15.08.2014 |
Die 34-Jährige beschreibt sich selbst als sehr offen. Die Schauspielerin verkörpert seit 2010 die Kommissarin Sarah Brandt im Kieler "Tatort". In der Rolle überzeugt sie mit ihrer Unberechenbarkeit, doch privat kann sich Sibel Kekilli nicht mit ihrer Figur identifizieren.
Dem Magazin "Emotion" erzählt sie jetzt: "Privat bin ich sehr durchschaubar - wie ein offenes Buch." Diese Offenheit kann aber auch zu Problemen führen. "Man kann es auch naiv nennen, weil ich dann wirklich fast alles für denjenigen mache", so Kekilli weiter. Die wichtigsten Karrierestationen der gebürtigen Heilbronnerin zeigt die
Bildergalerie.
"Männer drehen einen Film nach dem anderen"
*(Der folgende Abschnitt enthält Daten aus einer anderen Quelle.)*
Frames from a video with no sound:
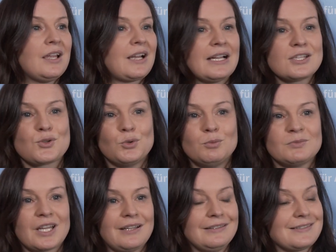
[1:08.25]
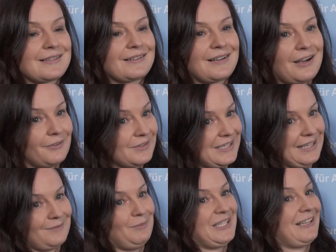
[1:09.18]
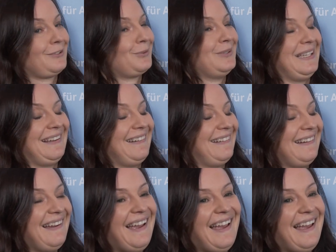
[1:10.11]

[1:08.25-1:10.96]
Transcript: Ganz oben dran ist der Kfz-Mechatroniker.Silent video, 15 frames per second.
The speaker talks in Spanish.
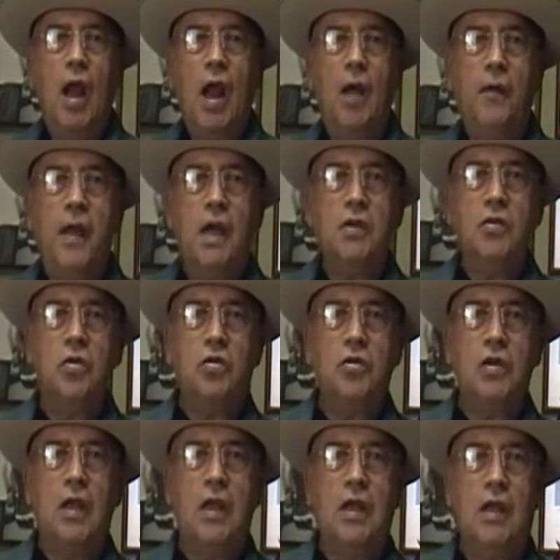le han abierto
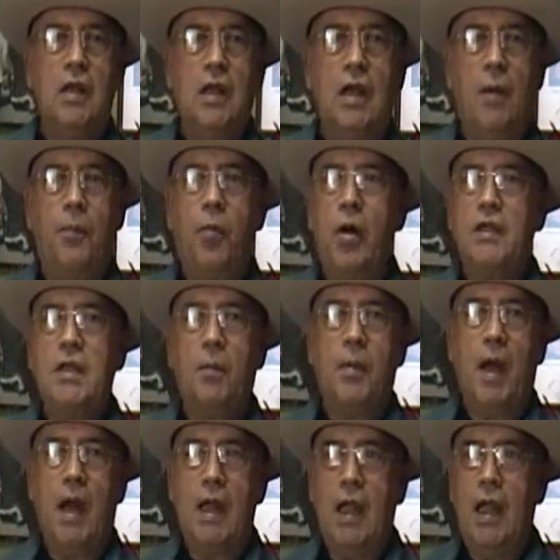eh, las puertas
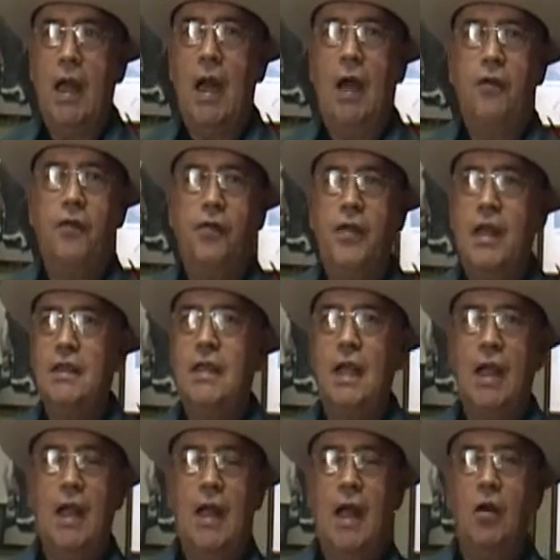para que en las
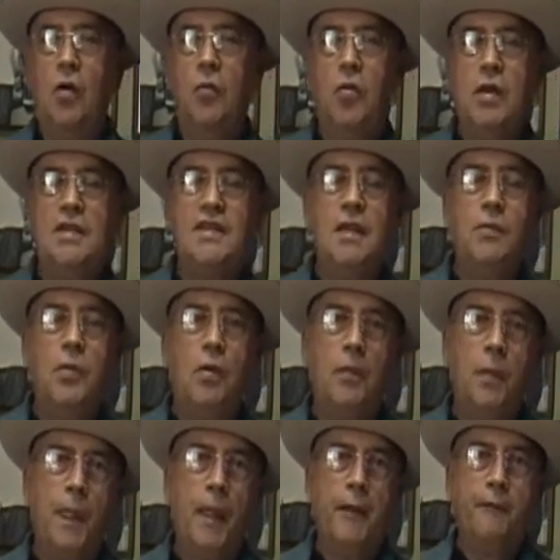fiestas que dan los municipios
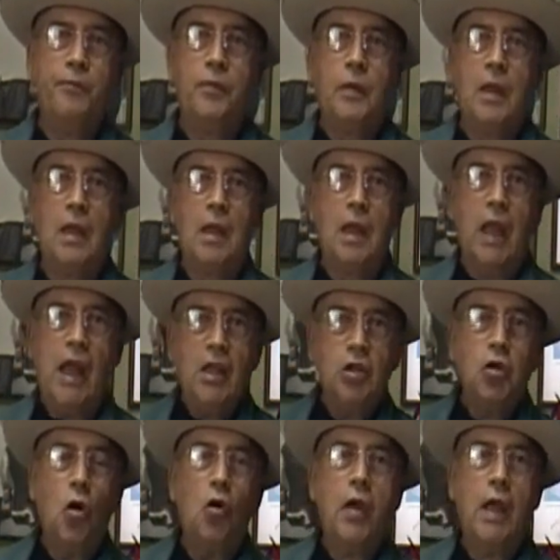él
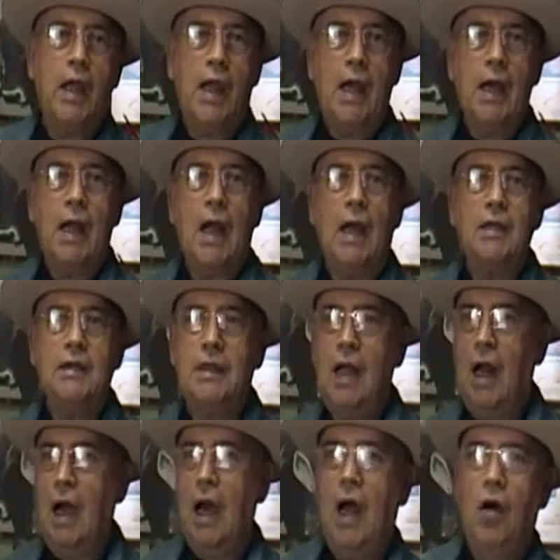toque, él cante
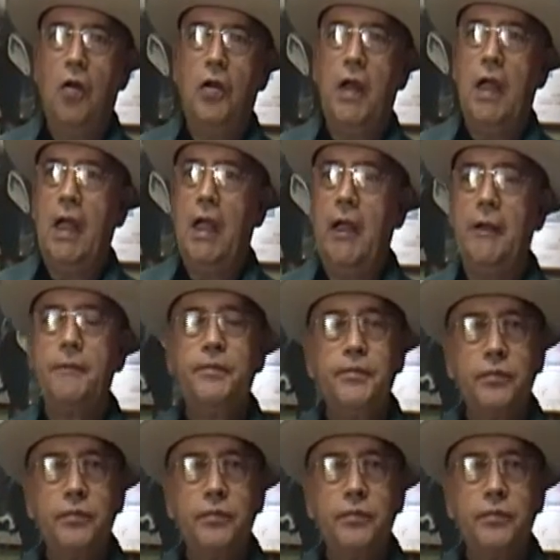al lado de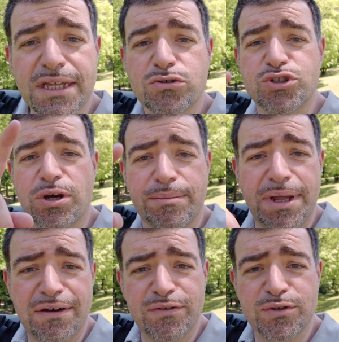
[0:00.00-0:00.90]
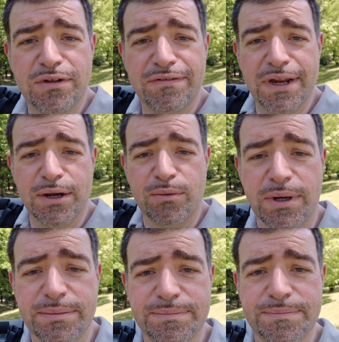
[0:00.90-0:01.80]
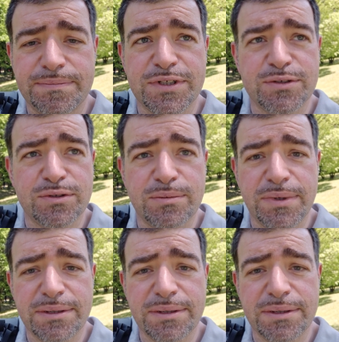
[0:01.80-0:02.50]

Intanto c'è una bella foto da fare qua, secondo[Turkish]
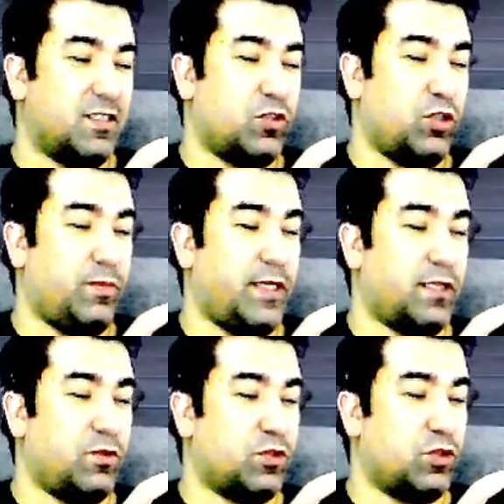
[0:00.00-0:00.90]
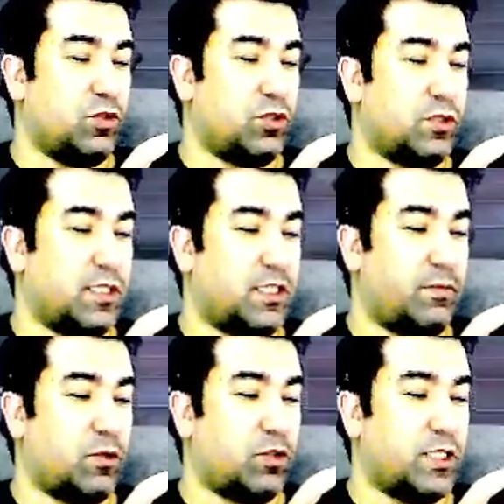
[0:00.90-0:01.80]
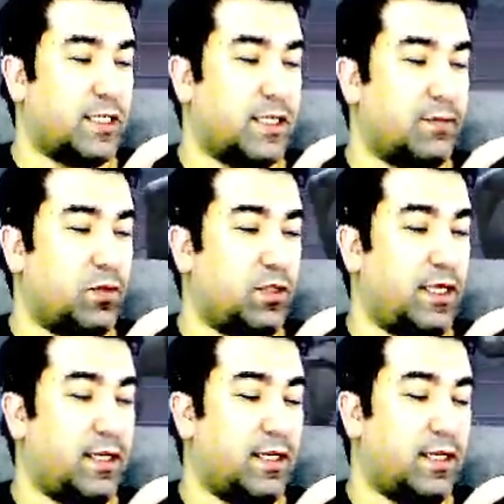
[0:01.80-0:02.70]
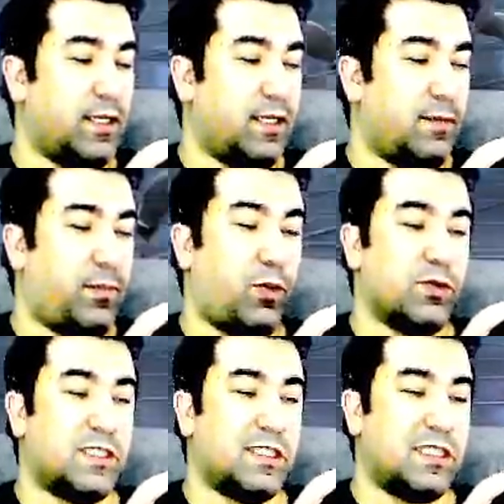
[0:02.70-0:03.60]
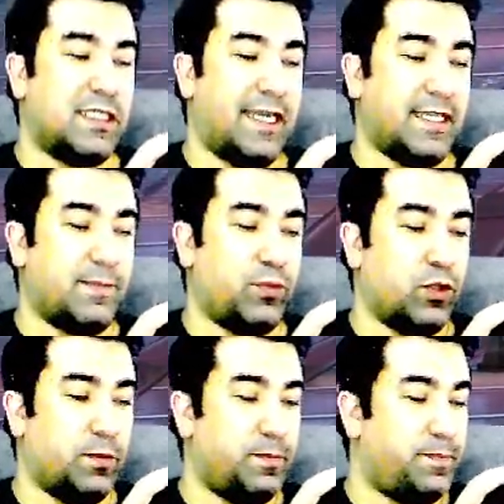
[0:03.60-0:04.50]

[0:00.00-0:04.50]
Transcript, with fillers: Şöyle bekliyorsunuz. Rakibe koşarken böyle ponçik işler yapıyor.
Im Interview mit der "F.A.S." verrät die "
Game of Thrones"-Darstellerin (
Shae), warum sie mit sich und den Rollen, die sie angeboten bekommt, so hart ins Gericht geht. Als Frau drehe sie nicht am laufenden Band Filme. "Ich hatte auch in den vergangenen zehn Jahren Durststrecken. [...] Ich hatte Angebote, aber die waren nicht das Richtige für mich", sagt Kekilli.
Natürlich sei es beruhigend, wenn man in guten und vor allem gut bezahlten Filmen spielen kann, doch als Schauspielerin könne man sich dessen nie sicher sein. "Männer drehen einen Film nach dem anderen, Frauen nicht so sehr", beschreibt sie die Branche.